Eksplorasi.id – Sejumlah keputusan Kementerian ESDM dinilai kerap merugikan BUMN di sektor energi. Mulai dari lelang Blok East Natuna serta revisi harga jual gas dari Conocophillips (Grissik) Ltd dari Blok Corridor.
Direktur Eksekutif Center of Energy and Resources Indonesia (CERI) Yusri Usman mengatakan, semestinya Kementerian ESDM berdiri di garda terdepan dalam membela kepentingan BUMN energi.
“Keputusan melelang segera Blok East Kalimantan jelas merugikan PT Pertamina (Persero). Blok East Kalimantan tidak ekonomis versi Pertamina karena adanya kewajiban dana pemulihan tambang (Abandonment Site Restoration/ASR),” kata dia di Jakarta, belum lama ini.
Menurut dia, kewajiban dana ASR semestinya menjadi kewajiban operator lama. Pasalnya, jika itu dibebankan kepada operator baru jelas sangat tidak ekonomis.
“Biaya ASR itu sudah termasuk dalam anggaran program kerja (Work Program and Budget/WP&B) dari rencana pengembangan (Plan of Development/PoD) setiap lapangan yang dikomersilkan,” ujar dia.
Yusri menegaskan, biaya ASR merupakan kewajiban negara yang sudah menikmati hasil produksi dari lapangan tersebut untuk membiayainya dengan skema cost recovery.

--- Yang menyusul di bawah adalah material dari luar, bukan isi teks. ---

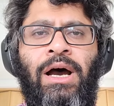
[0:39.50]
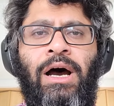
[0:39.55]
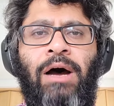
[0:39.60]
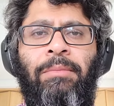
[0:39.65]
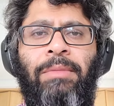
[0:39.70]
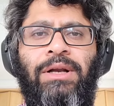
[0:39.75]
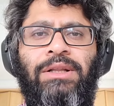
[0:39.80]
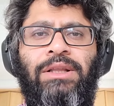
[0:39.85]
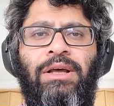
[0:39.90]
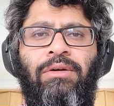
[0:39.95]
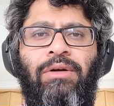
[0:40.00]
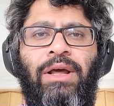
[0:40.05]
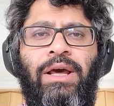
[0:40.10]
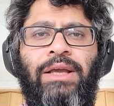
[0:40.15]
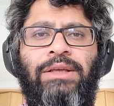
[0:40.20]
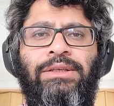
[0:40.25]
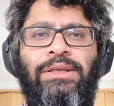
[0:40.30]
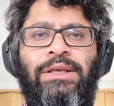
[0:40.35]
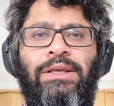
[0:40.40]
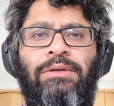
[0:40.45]
আমার ধারণা
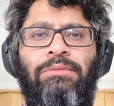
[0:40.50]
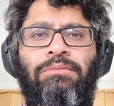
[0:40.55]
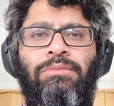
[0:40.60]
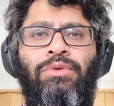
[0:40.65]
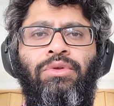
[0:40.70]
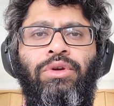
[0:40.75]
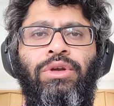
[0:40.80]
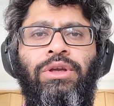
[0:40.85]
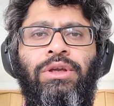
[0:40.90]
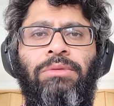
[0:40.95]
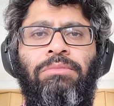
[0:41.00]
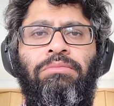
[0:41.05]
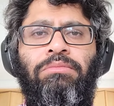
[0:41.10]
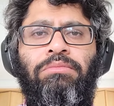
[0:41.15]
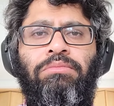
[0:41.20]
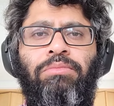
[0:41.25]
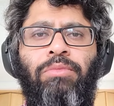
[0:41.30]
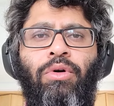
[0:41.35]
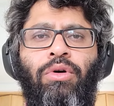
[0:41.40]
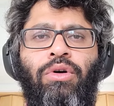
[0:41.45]
এই যে দুই
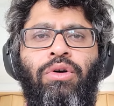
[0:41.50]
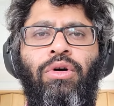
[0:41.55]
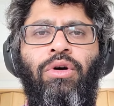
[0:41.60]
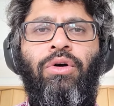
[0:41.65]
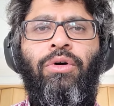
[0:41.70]
পক্ষ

“Sehingga kalau mewajibkan Pertamina mengeluarkan biaya ASR untuk Blok East Kalimantan adalah sebuah dagelan yang tidak lucu,” jelas dia.
Keterangan Yusri, semestinya Archandra bisa melihat proses pengalihan Blok B dan Blok Sumatera Utara Offshore (NSO) dari ExxonMobil Oil Indonesia Inc (EMOII).
“Pada November 2015 bisa dikatakan Pertamina memeroleh kedua blok itu secara gratis, padahal kontraknya baru akan berakhir pada Oktober 2018,” jelas dia.
Dia menjelaskan, saat itu Pertamina tidak dibebankan biaya ASR karena ExxonMobil terlanjur sudah dibayar oleh pemerintah sebesar USD 250 juta dari temuan audit BPK.
“Ketidaktahuan Achandra bisa dipahami karena keberadaannya di Indonesia baru dipertengahan 2016 ketika dilantik jadi menteri ESDM setelah sekian lama berdomisili di Amerika Serikat,” katanya.
Keputusan lain yang dinilai merugikan BUMN energi, lanjut Yusri, ketika menyetujui kenaikan harga gas hulu dari lapangan Grissik, Blok Corridor punya ConocoPhillips kepada PT PGN Tbk (Persero) melalui surat Keputusan Menteri ESDM No 5882/12/MEM.M/2017 yang diterbitkan tanggal 31 Juli 2017.
Kementerian ESDM mengizinkan kenaikan harga gas ke PGN dari USD 2,6 per MMBtu ke angka USD 3,5 per MMBtu untuk volume penjualan gas sebesar 27,27 BBTUD hingga 50 BBTUD. Keputusan itu berlaku hingga masa berakhirnya Perjanjian Jual Beli Gas (PJBG) antara PGN dan ConocoPhillips tahun 2019.
Meski harga hulu naik, namun Kementerian ESDM tidak memperkenankan PGN untuk meningkatkan harga jual gasnya kepada PT PLN (Persero) maupun pengembang listrik swasta. Harga jual gas dengan volume nol hingga 27,27 BBTUD tidak mengalami perubahan harga, yakni USD 2,6 per MMBtu.
Harga gas bagi pengguna akhir tetap berdasarkan Keputusan Menteri ESDM No 3191 K/12/MEM/2011 tentang Harga Jual Gas Bumi PGN kepada PLN maupun pembangkit swasta.
“Ada kesan Kementerian ESDM saat ini lebih berpihak kepada asing. Pertamina, PGN, PLN kerap babak belur menghadapi keputusan yang kontroversial,” ucap dia.
Yusri berharap ke depan Kementerian ESDM bisa meninjau ulang sejumlah kebijakan yang merugikan BUMN energi. “Di negara manapun, BUMN selalu dibela oleh pemerintahannya, bukan malah kerap dikebiri,” katanya.